REPUBLIKA.CO.ID, JAKARTA -- Perbankan syariah diharapkan mampu menjawab tantangan untuk dapat mengembangkan bank tanpa kantor (branchless banking) di Tanah Air sebagai bagian dari pembukaan akses keuangan yang lebih luas ke masyarakat yang saat ini digalakkan oleh pemerintah.
"Perbankan syariah ke depannya harus mampu ikut bersama-sama dalam branchless banking. Ini salah satu tantangan," kata Ketua Umum Masyarakat Ekonomi Syariah (MES) Muliaman D Hadad, pada seminar bertajuk 'Program Penjaminan LPS dan Prospek Pertumbuhan Perbankan Syariah' di Jakarta, Kamis (27/6).
Muliaman, yang juga menjabat sebagai Ketua Dewan Komisioner Otoritas Jasa Keuangan (OJK) menuturkan, perbankan syariah memerlukan konsep dan pendekatan yang jelas dalam membuka akses keuangan bagi masyarakat. Berdasarkan data Bank Dunia, baru 40 persen dari 230 juta jiwa yang memiliki akses ke industri keuangan khususnya perbankan.
"Industri keuangan syariah harus bisa menjawab tantangan ini. Isu (branchless banking) ini menjadi penting bagi pegiat keuangan syariah khususnya edukasi ke masyarakat agar lebih melek keuangan," ujar Muliaman.
Selain itu, lanjut Muliaman, tantangan berikutnya bagi perbankan syariah yakni jumlah masyarakat kelas menengah di Indonesia yang cukup besar. Menurutnya, perbankan syariah seharusnya dapat memanfaatkan kondisi tersebut untuk meningkatkan pertumbuhan perbankan syariah di masa mendatang. "Jika tidak dapat memanfaatkan ini, maka kita akan mengalami dua kerugian. Pertama kita kehilangan kesempatan dan ke dua kita akan semakin ketinggalan," tuturnya.

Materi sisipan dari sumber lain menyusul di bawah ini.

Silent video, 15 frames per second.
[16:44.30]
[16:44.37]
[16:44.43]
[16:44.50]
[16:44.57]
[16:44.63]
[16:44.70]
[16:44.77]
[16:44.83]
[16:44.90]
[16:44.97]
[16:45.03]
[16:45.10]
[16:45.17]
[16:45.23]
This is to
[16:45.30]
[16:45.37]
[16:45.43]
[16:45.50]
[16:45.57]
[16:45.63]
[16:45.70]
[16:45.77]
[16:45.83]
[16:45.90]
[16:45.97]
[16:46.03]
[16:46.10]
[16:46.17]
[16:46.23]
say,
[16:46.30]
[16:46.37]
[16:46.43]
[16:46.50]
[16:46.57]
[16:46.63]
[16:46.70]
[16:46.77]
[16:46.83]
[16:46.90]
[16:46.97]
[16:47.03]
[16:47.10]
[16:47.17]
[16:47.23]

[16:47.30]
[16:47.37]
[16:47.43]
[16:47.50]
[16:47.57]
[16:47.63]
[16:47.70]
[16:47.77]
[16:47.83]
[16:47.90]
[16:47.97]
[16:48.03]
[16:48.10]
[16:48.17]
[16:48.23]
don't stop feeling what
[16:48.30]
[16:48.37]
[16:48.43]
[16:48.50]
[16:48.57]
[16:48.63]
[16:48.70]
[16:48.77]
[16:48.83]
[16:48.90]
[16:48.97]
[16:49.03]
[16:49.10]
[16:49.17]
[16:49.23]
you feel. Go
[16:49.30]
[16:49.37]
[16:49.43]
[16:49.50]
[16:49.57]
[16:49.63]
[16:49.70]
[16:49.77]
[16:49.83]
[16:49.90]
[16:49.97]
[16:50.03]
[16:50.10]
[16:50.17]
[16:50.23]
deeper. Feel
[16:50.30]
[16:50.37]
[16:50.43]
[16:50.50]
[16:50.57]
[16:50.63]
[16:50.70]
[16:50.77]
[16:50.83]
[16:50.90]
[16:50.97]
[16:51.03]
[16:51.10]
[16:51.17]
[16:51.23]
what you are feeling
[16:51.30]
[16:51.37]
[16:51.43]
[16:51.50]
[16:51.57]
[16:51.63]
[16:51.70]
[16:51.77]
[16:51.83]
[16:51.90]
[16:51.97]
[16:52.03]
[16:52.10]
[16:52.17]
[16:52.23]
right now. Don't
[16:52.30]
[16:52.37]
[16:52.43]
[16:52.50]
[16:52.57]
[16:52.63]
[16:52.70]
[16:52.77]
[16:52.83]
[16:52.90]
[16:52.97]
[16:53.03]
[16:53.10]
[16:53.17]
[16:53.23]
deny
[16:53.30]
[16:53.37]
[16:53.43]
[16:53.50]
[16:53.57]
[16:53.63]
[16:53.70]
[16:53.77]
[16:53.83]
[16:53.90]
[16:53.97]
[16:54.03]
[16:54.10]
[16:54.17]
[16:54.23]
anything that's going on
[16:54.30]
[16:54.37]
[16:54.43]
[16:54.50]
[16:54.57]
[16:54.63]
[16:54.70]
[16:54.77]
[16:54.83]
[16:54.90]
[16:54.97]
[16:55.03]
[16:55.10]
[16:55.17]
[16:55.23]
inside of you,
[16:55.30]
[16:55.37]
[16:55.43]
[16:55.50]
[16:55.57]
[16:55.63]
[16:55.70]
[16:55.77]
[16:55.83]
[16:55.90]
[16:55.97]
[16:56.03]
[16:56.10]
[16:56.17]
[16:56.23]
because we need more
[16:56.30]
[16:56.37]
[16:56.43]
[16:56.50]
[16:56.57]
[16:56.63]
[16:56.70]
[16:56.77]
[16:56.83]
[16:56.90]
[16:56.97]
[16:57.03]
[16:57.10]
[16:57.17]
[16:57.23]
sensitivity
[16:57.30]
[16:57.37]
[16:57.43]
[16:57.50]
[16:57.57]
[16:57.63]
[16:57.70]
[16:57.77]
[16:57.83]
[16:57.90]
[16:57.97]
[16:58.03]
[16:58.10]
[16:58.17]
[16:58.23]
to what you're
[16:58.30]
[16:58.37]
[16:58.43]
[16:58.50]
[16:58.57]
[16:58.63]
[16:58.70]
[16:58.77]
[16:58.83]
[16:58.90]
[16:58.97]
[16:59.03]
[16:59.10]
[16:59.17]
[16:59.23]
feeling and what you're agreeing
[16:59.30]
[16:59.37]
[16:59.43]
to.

Sementara itu, tantangan yang terakhir adalah peran perbankan syariah dalam proyek pembangunan ekonomi khususnya proyek infrastruktur. "Proyek infrastruktur seperti pembangunan lapangan terbang, jalan tol, dan lainnya jika tidak mampu dimanfaatkan maka kita akan rugi, karena ini urgensinya sangat tinggi," ujar Muliaman.